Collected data
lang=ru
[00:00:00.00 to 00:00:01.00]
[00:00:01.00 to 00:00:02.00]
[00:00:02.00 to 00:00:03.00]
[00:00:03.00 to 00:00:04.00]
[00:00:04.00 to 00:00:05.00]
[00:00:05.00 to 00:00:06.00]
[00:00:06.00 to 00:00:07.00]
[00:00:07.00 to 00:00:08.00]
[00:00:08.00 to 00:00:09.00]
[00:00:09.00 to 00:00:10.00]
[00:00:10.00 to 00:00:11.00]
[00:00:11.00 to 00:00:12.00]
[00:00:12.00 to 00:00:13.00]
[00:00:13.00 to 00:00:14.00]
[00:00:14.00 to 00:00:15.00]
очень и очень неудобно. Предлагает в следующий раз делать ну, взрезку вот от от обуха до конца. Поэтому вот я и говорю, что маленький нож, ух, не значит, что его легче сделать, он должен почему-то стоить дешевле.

---

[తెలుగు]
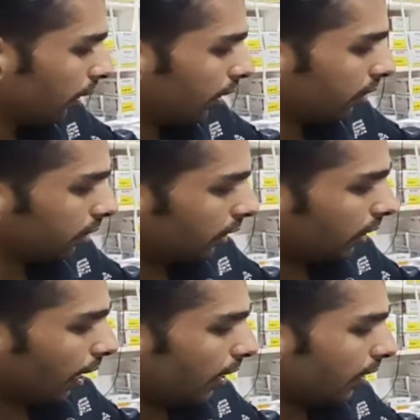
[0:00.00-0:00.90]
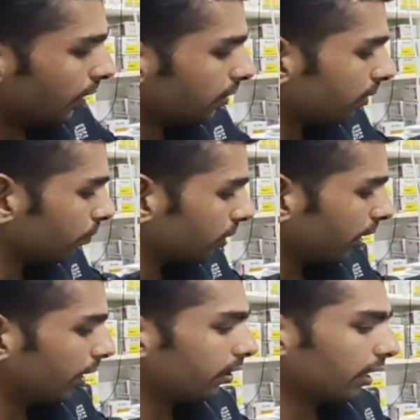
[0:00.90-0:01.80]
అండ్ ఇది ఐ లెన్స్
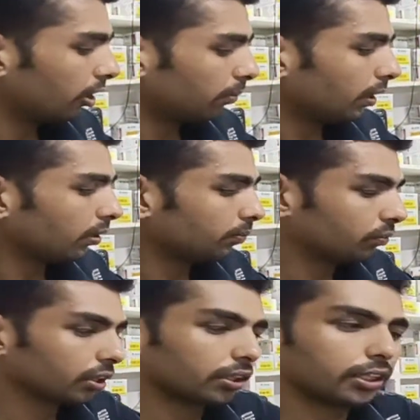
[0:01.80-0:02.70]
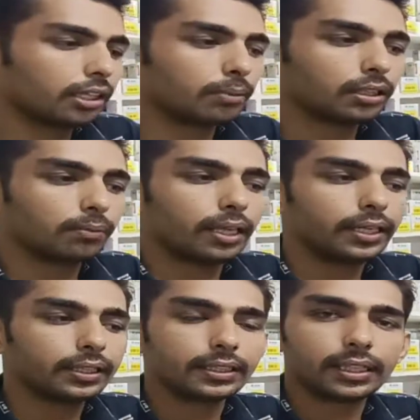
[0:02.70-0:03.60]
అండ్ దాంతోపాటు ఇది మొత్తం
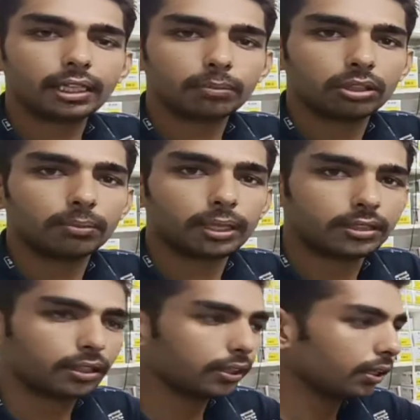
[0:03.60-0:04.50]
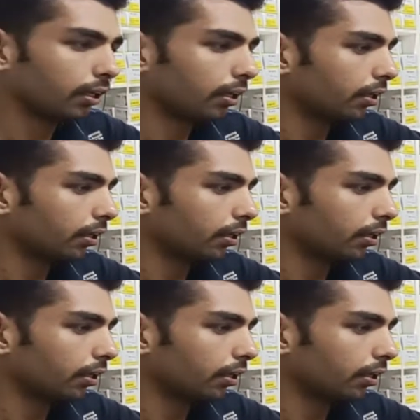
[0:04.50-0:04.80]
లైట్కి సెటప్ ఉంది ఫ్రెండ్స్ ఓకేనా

■ EXERCISE INSTRUCTIONS ■
In the entries above, find the line with "[00:00:00.00 to 00:00:01.00]" and the line with "[00:00:13.00 to 00:00:14.00]", then restate word for word both of them and every line between, with nothing more.

■ TASK OUTPUT ■
[00:00:00.00 to 00:00:01.00]
[00:00:01.00 to 00:00:02.00]
[00:00:02.00 to 00:00:03.00]
[00:00:03.00 to 00:00:04.00]
[00:00:04.00 to 00:00:05.00]
[00:00:05.00 to 00:00:06.00]
[00:00:06.00 to 00:00:07.00]
[00:00:07.00 to 00:00:08.00]
[00:00:08.00 to 00:00:09.00]
[00:00:09.00 to 00:00:10.00]
[00:00:10.00 to 00:00:11.00]
[00:00:11.00 to 00:00:12.00]
[00:00:12.00 to 00:00:13.00]
[00:00:13.00 to 00:00:14.00]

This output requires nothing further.